Dataset entries

******************************

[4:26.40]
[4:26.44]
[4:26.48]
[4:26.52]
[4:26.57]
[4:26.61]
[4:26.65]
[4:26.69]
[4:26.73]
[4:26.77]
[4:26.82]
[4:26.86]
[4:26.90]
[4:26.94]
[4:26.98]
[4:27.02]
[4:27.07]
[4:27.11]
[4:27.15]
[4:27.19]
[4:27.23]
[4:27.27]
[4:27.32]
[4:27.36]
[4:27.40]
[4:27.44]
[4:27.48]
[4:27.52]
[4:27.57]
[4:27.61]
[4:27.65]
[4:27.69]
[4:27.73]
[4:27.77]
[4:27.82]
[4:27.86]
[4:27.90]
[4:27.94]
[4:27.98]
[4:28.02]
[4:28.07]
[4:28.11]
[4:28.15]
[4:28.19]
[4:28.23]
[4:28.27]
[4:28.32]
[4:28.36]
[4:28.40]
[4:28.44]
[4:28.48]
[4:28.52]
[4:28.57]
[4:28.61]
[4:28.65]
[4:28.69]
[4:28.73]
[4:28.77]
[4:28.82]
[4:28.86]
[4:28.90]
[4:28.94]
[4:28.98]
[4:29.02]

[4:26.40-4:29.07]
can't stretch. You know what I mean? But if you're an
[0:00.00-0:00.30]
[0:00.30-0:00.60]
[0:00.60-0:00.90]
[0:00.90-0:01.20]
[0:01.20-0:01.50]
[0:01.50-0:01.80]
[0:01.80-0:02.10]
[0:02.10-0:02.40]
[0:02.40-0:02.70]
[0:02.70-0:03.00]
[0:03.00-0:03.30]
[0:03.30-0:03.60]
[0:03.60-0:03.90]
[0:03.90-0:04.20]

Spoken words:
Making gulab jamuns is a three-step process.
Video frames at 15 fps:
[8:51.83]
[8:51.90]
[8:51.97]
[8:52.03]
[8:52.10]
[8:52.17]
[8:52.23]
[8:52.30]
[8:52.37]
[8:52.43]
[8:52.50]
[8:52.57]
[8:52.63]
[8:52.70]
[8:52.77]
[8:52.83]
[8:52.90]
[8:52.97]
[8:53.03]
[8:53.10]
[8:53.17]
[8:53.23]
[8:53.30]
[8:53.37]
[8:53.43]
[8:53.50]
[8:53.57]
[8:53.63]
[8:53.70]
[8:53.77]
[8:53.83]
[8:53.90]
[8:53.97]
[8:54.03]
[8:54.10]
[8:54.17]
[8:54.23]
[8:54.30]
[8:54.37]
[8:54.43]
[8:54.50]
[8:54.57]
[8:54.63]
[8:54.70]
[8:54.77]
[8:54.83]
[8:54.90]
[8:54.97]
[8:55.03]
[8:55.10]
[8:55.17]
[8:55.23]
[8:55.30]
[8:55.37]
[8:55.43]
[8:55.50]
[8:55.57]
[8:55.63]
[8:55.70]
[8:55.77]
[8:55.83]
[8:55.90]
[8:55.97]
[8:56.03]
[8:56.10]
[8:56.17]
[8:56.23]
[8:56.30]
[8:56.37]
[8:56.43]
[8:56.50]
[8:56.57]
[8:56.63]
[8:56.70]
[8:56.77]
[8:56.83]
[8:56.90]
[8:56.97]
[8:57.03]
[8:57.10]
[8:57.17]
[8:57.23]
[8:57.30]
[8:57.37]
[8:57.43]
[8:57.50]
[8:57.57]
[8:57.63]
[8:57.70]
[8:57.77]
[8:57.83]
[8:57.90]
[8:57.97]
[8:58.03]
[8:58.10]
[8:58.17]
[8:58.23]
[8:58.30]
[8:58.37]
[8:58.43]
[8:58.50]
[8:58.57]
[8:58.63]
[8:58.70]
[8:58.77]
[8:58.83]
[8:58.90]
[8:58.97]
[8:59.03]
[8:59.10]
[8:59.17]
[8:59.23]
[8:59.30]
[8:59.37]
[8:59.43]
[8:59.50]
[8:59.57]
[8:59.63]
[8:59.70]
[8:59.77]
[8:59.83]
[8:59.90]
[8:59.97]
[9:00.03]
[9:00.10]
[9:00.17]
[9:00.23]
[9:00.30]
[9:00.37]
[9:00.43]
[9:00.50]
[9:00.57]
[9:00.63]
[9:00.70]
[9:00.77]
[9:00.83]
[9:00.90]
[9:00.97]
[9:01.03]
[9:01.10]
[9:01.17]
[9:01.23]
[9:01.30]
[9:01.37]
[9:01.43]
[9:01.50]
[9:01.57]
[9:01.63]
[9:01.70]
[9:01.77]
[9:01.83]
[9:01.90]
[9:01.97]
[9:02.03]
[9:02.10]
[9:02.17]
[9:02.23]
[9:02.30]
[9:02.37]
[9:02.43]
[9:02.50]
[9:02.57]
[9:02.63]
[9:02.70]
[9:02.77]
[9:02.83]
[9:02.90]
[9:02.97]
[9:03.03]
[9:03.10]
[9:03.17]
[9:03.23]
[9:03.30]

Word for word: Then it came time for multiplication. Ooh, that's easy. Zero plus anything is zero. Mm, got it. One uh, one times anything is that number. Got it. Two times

******************************

* What is expected:
The reply is to be an exact repeat of the records above.

* Output:
[4:26.40]
[4:26.44]
[4:26.48]
[4:26.52]
[4:26.57]
[4:26.61]
[4:26.65]
[4:26.69]
[4:26.73]
[4:26.77]
[4:26.82]
[4:26.86]
[4:26.90]
[4:26.94]
[4:26.98]
[4:27.02]
[4:27.07]
[4:27.11]
[4:27.15]
[4:27.19]
[4:27.23]
[4:27.27]
[4:27.32]
[4:27.36]
[4:27.40]
[4:27.44]
[4:27.48]
[4:27.52]
[4:27.57]
[4:27.61]
[4:27.65]
[4:27.69]
[4:27.73]
[4:27.77]
[4:27.82]
[4:27.86]
[4:27.90]
[4:27.94]
[4:27.98]
[4:28.02]
[4:28.07]
[4:28.11]
[4:28.15]
[4:28.19]
[4:28.23]
[4:28.27]
[4:28.32]
[4:28.36]
[4:28.40]
[4:28.44]
[4:28.48]
[4:28.52]
[4:28.57]
[4:28.61]
[4:28.65]
[4:28.69]
[4:28.73]
[4:28.77]
[4:28.82]
[4:28.86]
[4:28.90]
[4:28.94]
[4:28.98]
[4:29.02]

[4:26.40-4:29.07]
can't stretch. You know what I mean? But if you're an
[0:00.00-0:00.30]
[0:00.30-0:00.60]
[0:00.60-0:00.90]
[0:00.90-0:01.20]
[0:01.20-0:01.50]
[0:01.50-0:01.80]
[0:01.80-0:02.10]
[0:02.10-0:02.40]
[0:02.40-0:02.70]
[0:02.70-0:03.00]
[0:03.00-0:03.30]
[0:03.30-0:03.60]
[0:03.60-0:03.90]
[0:03.90-0:04.20]

Spoken words:
Making gulab jamuns is a three-step process.
Video frames at 15 fps:
[8:51.83]
[8:51.90]
[8:51.97]
[8:52.03]
[8:52.10]
[8:52.17]
[8:52.23]
[8:52.30]
[8:52.37]
[8:52.43]
[8:52.50]
[8:52.57]
[8:52.63]
[8:52.70]
[8:52.77]
[8:52.83]
[8:52.90]
[8:52.97]
[8:53.03]
[8:53.10]
[8:53.17]
[8:53.23]
[8:53.30]
[8:53.37]
[8:53.43]
[8:53.50]
[8:53.57]
[8:53.63]
[8:53.70]
[8:53.77]
[8:53.83]
[8:53.90]
[8:53.97]
[8:54.03]
[8:54.10]
[8:54.17]
[8:54.23]
[8:54.30]
[8:54.37]
[8:54.43]
[8:54.50]
[8:54.57]
[8:54.63]
[8:54.70]
[8:54.77]
[8:54.83]
[8:54.90]
[8:54.97]
[8:55.03]
[8:55.10]
[8:55.17]
[8:55.23]
[8:55.30]
[8:55.37]
[8:55.43]
[8:55.50]
[8:55.57]
[8:55.63]
[8:55.70]
[8:55.77]
[8:55.83]
[8:55.90]
[8:55.97]
[8:56.03]
[8:56.10]
[8:56.17]
[8:56.23]
[8:56.30]
[8:56.37]
[8:56.43]
[8:56.50]
[8:56.57]
[8:56.63]
[8:56.70]
[8:56.77]
[8:56.83]
[8:56.90]
[8:56.97]
[8:57.03]
[8:57.10]
[8:57.17]
[8:57.23]
[8:57.30]
[8:57.37]
[8:57.43]
[8:57.50]
[8:57.57]
[8:57.63]
[8:57.70]
[8:57.77]
[8:57.83]
[8:57.90]
[8:57.97]
[8:58.03]
[8:58.10]
[8:58.17]
[8:58.23]
[8:58.30]
[8:58.37]
[8:58.43]
[8:58.50]
[8:58.57]
[8:58.63]
[8:58.70]
[8:58.77]
[8:58.83]
[8:58.90]
[8:58.97]
[8:59.03]
[8:59.10]
[8:59.17]
[8:59.23]
[8:59.30]
[8:59.37]
[8:59.43]
[8:59.50]
[8:59.57]
[8:59.63]
[8:59.70]
[8:59.77]
[8:59.83]
[8:59.90]
[8:59.97]
[9:00.03]
[9:00.10]
[9:00.17]
[9:00.23]
[9:00.30]
[9:00.37]
[9:00.43]
[9:00.50]
[9:00.57]
[9:00.63]
[9:00.70]
[9:00.77]
[9:00.83]
[9:00.90]
[9:00.97]
[9:01.03]
[9:01.10]
[9:01.17]
[9:01.23]
[9:01.30]
[9:01.37]
[9:01.43]
[9:01.50]
[9:01.57]
[9:01.63]
[9:01.70]
[9:01.77]
[9:01.83]
[9:01.90]
[9:01.97]
[9:02.03]
[9:02.10]
[9:02.17]
[9:02.23]
[9:02.30]
[9:02.37]
[9:02.43]
[9:02.50]
[9:02.57]
[9:02.63]
[9:02.70]
[9:02.77]
[9:02.83]
[9:02.90]
[9:02.97]
[9:03.03]
[9:03.10]
[9:03.17]
[9:03.23]
[9:03.30]

Word for word: Then it came time for multiplication. Ooh, that's easy. Zero plus anything is zero. Mm, got it. One uh, one times anything is that number. Got it. Two times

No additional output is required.